To improve these filtering operations, using the WHERE
clause, postgres keeps statistics about the selectivity of the values contained per table
column. This information is stored in the pg_statistics
catalog, and there is a more human-readable view called pg_stats
.
SELECT
attname AS “column_name”,
n_distinct AS “distinct_rate”,
array_to_string(most_common_vals, E’\n’) AS
“most_common_values”,
array_to_string(most_common_freqs, E’\n’) AS
“most_common_frequencies”
FROM pg_stats
WHERE tablename = ‘address’
AND attname = ‘postal_code’;
- The
distinct_rate
shows the proportion of distinct values versus the total rows. In the case of a unique value column, such as the Primary Key, this rate is 100%, and it is represented with the value -1. The table column from the example is near -1, meaning almost all the values are distinct. - The
most_common_values
gives insight into the postal_code values that repeat the most.
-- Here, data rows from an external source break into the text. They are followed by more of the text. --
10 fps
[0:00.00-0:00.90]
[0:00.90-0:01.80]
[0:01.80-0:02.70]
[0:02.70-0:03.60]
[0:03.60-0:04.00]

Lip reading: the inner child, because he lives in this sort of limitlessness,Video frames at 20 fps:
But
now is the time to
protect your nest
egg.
In this case, four values: null, 22474, 9668, and 52137. - Finally, the
most_common_frequencies
shows the frequency of each of the most common values, the nulls are 0.66% of the total values, and each of the other values represents 0.33% of the total values from the sample.
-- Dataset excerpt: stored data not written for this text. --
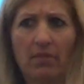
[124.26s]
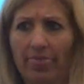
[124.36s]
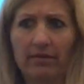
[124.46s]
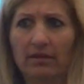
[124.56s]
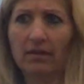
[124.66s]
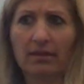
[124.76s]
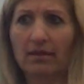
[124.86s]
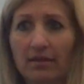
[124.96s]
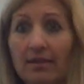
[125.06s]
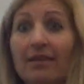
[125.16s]
You
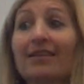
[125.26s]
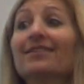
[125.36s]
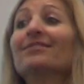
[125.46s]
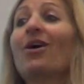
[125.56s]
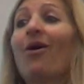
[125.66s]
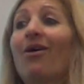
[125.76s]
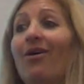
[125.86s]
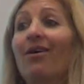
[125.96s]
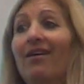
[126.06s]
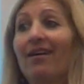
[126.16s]
can't hear when people knock
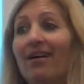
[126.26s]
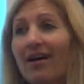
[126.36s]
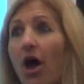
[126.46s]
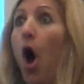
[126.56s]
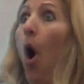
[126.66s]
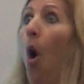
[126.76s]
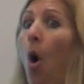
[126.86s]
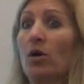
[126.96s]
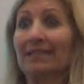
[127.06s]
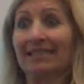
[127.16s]
at your
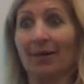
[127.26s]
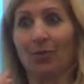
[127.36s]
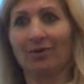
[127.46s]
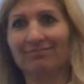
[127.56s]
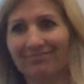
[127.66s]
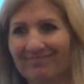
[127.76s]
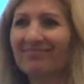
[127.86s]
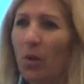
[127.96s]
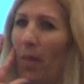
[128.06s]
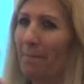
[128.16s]
door.
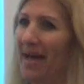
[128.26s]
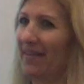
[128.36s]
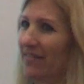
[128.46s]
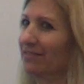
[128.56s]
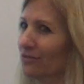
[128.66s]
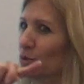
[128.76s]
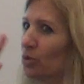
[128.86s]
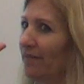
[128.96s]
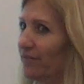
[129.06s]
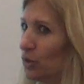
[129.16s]
But when
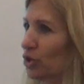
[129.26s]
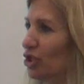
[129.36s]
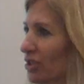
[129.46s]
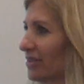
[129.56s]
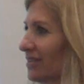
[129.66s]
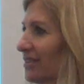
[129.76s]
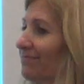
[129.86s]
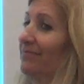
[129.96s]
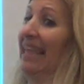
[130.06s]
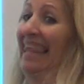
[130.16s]
there's a light, then you're
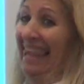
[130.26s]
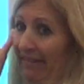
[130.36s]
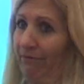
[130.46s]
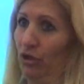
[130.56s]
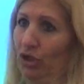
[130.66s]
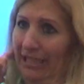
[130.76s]
able to benefit.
We can verify the information the next way:
pagila=# WITH total AS (SELECT count(*)::numeric
cnt FROM address)
SELECT
postal_code, count(address.*),
round(count(address.*)::numeric * 100 /
total.cnt, 2) AS “percentage”
FROM address, total
GROUP BY address.postal_code, total.cnt
HAVING count(address.*) > 1
ORDER BY 2 DESC;
Invalidating an index
You need to invalidate an index as an administrator user, even if you are the user that created the index. This is due to the fact that you need to manipulate the system catalog, which is an activity restricted to administrator users only.
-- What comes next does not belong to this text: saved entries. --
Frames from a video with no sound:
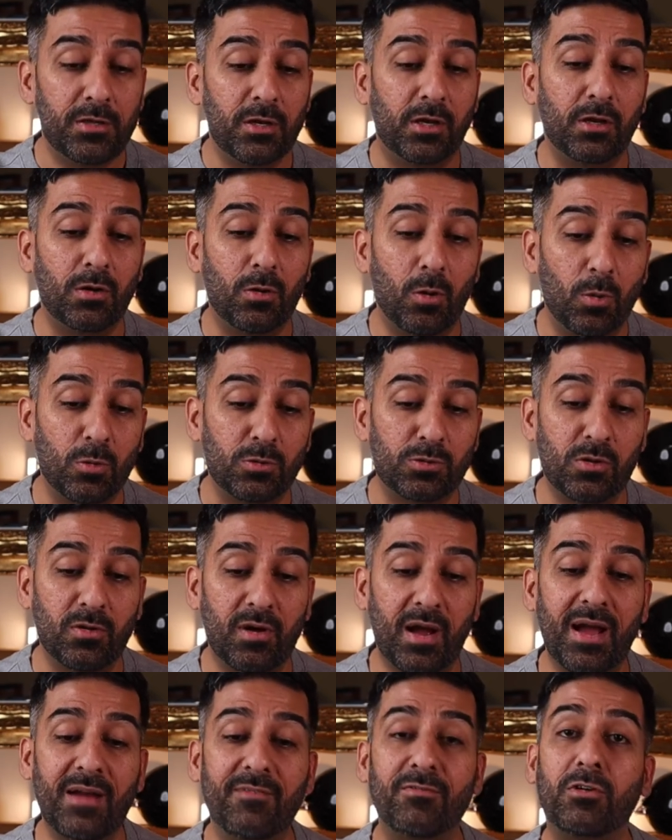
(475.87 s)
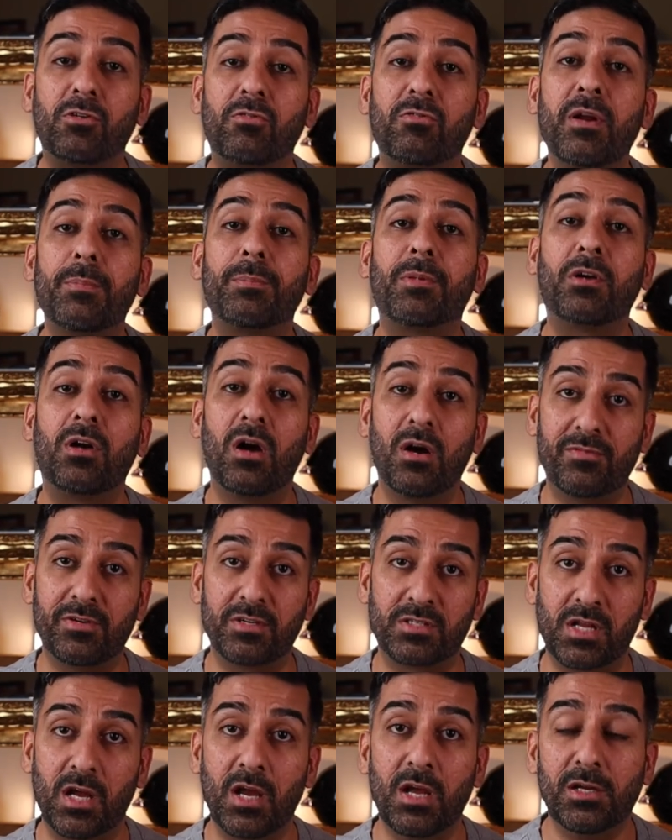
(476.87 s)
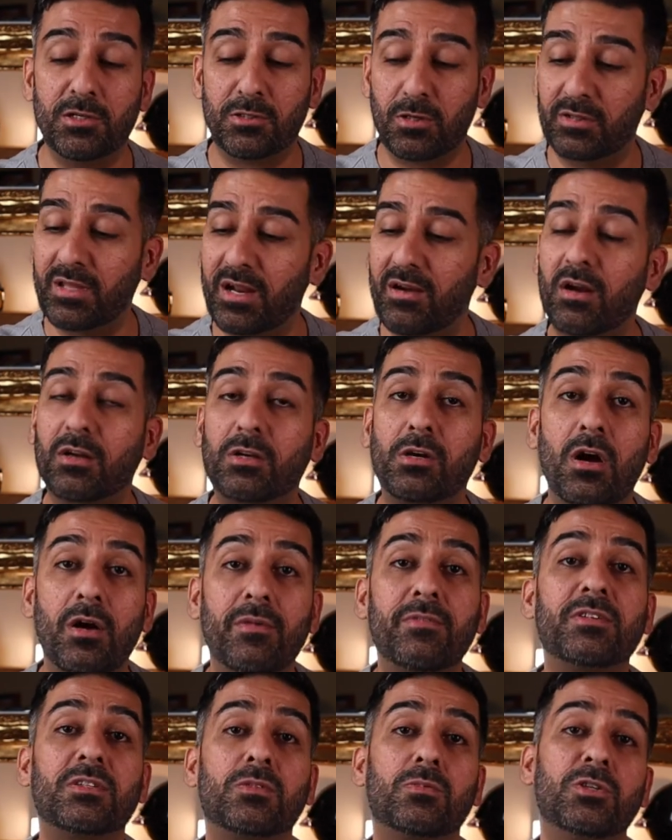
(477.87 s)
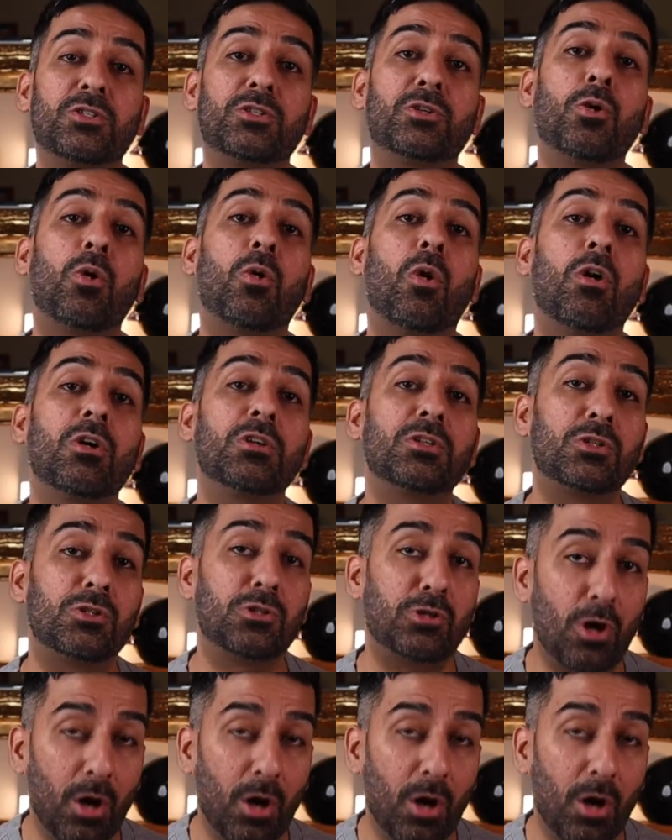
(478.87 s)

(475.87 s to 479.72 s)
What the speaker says: You can also have grip covers. So there are covers which go on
UPDATE pg_index SET indisvalid = false
WHERE indexrelid = ( SELECT oid FROM pg_class
WHERE relkind = 'i'
AND relname = 'idx_author_created_on' );
Index is then marked as INVALID
to indicate that PostgreSQL will not ever try to consider it for its execution plans. You can, of course, reset the index to its original status, making the same update as the preceding and setting the indisvalid column to a true value.
Rebuilding an index
REINDEX [ ( option [, ...] ) ] { INDEX | TABLE | SCHEMA | DATABASE | SYSTEM } [ CONCURRENTLY ] name
where option can be one of:
CONCURRENTLY [ boolean ] – Reindex can be created
concurrently online
TABLESPACE new_tablespace – Reindexing could be
done in new tablespace
VERBOSE [ boolean ] – Logs will be printed while
reindexing
REINDEX [ ( VERBOSE ) ] { INDEX | TABLE | SCHEMA | DATABASE | SYSTEM } [CONCURRENTLY ] name
REINDEX TABLE payment;
You can decide to rebuild a single index by means of the INDEX argument followed by the name of the index, or you can rebuild all the indexes of a table by means of the TABLE argument followed, as you can imagine, by the table name. Going further, you can rebuild all the indexes of all the tables within a specific schema by means of the SCHEMA argument (followed by the name of the schema) or the whole set of indexes of a database using the DATABASE argument and the name of the database you want to reindex. Lastly, you can also rebuild indexes on system catalog tables by means of the SYSTEM argument. You can execute REINDEX within a transaction block but only for a single index or table, which means only for the INDEX and TABLE options. All the other forms of the REINDEX command cannot be executed in a transaction block. The CONCURRENTLY option prevents the command from acquiring exclusive locks on the underlying table in a way similar to that of building a new index.
Indexing strategy
check for time spent doing sequential scans of your data, with a filtr step, as that’s the part that a proper index might be able to optimize.
Avoid index
If a column is of a numeric type, it can be modified by adding zero to its value. For example, the condition attr1+0=p_value will block the usage of an index on column attr1. For any data type, the coalesce() function will always block the usage of indexes, so assuming attr2 is not nullable, the condition can be modified to something like coalesce(t1.attr2, '0')=coalesce(t2.attr2, '0').